* Assignment
Some of the lines below need repeating. Reproduce exactly those between the lines holding "Frames from a" and "[0:08.00-0:09.00]", inclusive.

*-*-*

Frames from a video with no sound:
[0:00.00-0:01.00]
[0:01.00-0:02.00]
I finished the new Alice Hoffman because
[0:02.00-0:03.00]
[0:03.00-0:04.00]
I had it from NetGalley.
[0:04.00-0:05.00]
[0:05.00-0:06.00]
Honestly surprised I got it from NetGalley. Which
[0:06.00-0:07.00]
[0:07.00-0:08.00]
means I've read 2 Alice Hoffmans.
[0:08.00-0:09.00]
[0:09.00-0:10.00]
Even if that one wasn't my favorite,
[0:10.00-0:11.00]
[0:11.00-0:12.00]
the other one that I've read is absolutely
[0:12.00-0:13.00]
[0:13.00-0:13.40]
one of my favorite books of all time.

*-*-*

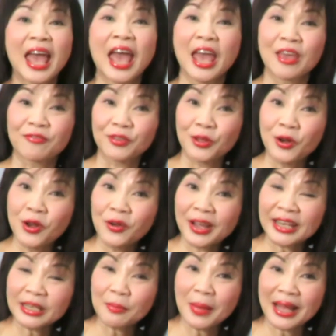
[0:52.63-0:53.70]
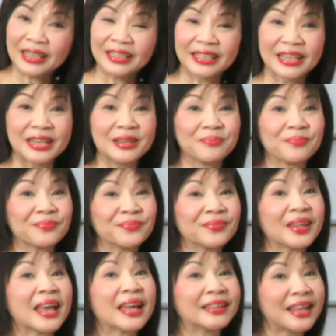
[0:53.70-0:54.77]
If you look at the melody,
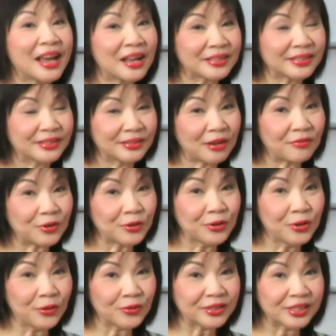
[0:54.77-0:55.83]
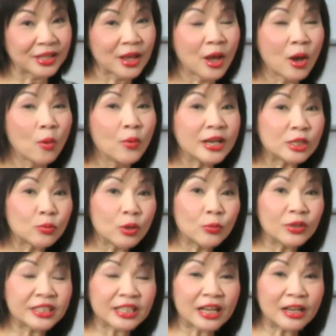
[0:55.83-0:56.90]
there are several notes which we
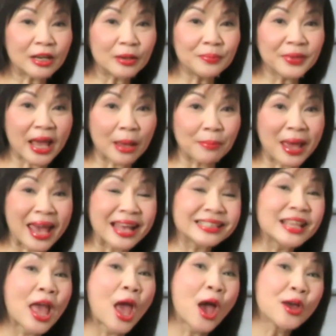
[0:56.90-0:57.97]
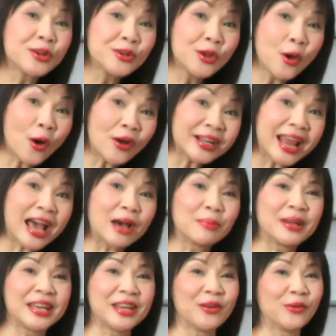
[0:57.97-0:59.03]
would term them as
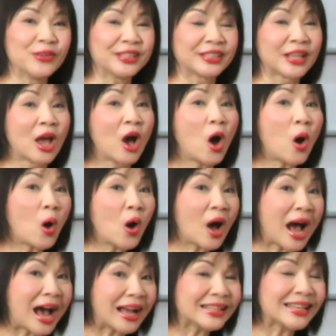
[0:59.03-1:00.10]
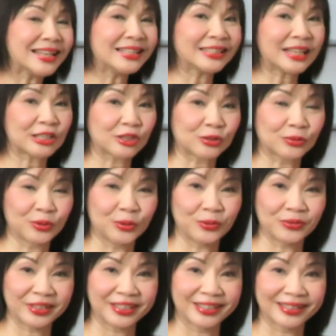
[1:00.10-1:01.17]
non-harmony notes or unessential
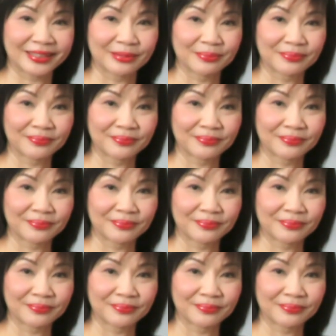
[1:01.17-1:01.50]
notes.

*-*-*

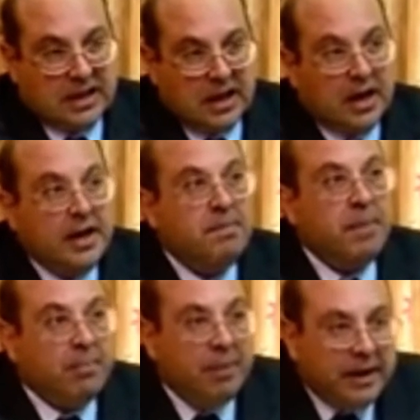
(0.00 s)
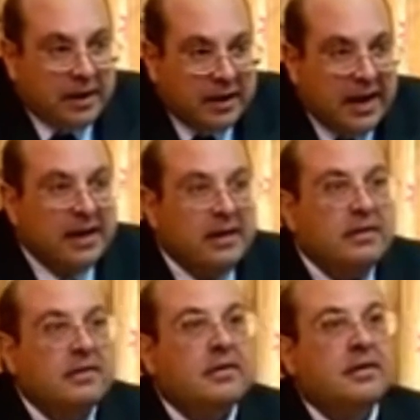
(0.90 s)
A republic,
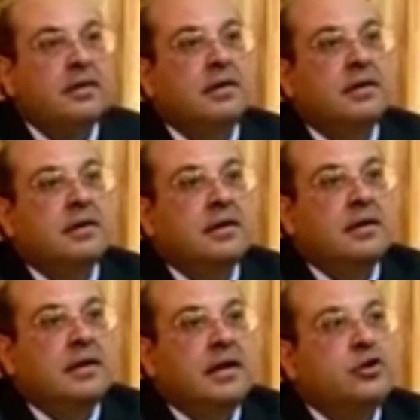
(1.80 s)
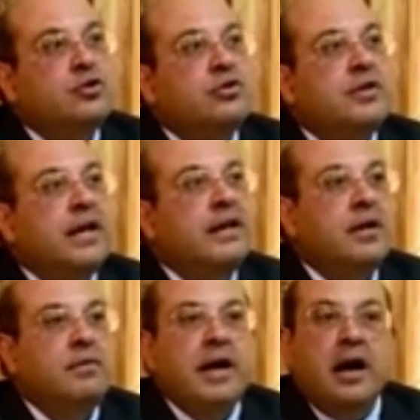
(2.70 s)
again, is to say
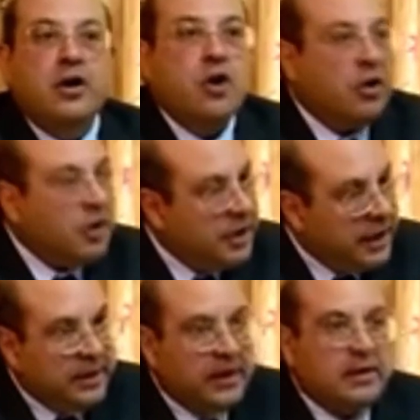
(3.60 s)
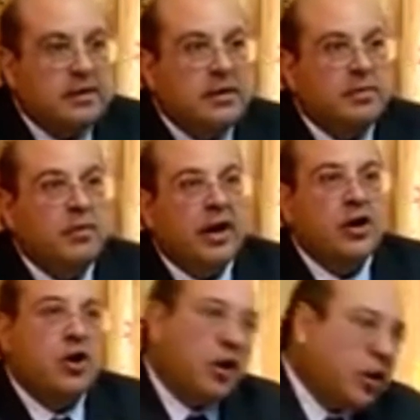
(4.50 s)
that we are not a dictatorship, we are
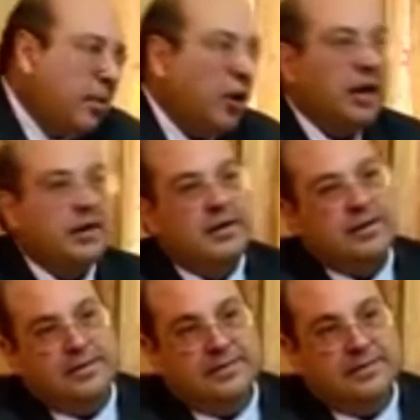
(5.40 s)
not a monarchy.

*-*-*

* Solution for this problem
Frames from a video with no sound:
[0:00.00-0:01.00]
[0:01.00-0:02.00]
I finished the new Alice Hoffman because
[0:02.00-0:03.00]
[0:03.00-0:04.00]
I had it from NetGalley.
[0:04.00-0:05.00]
[0:05.00-0:06.00]
Honestly surprised I got it from NetGalley. Which
[0:06.00-0:07.00]
[0:07.00-0:08.00]
means I've read 2 Alice Hoffmans.
[0:08.00-0:09.00]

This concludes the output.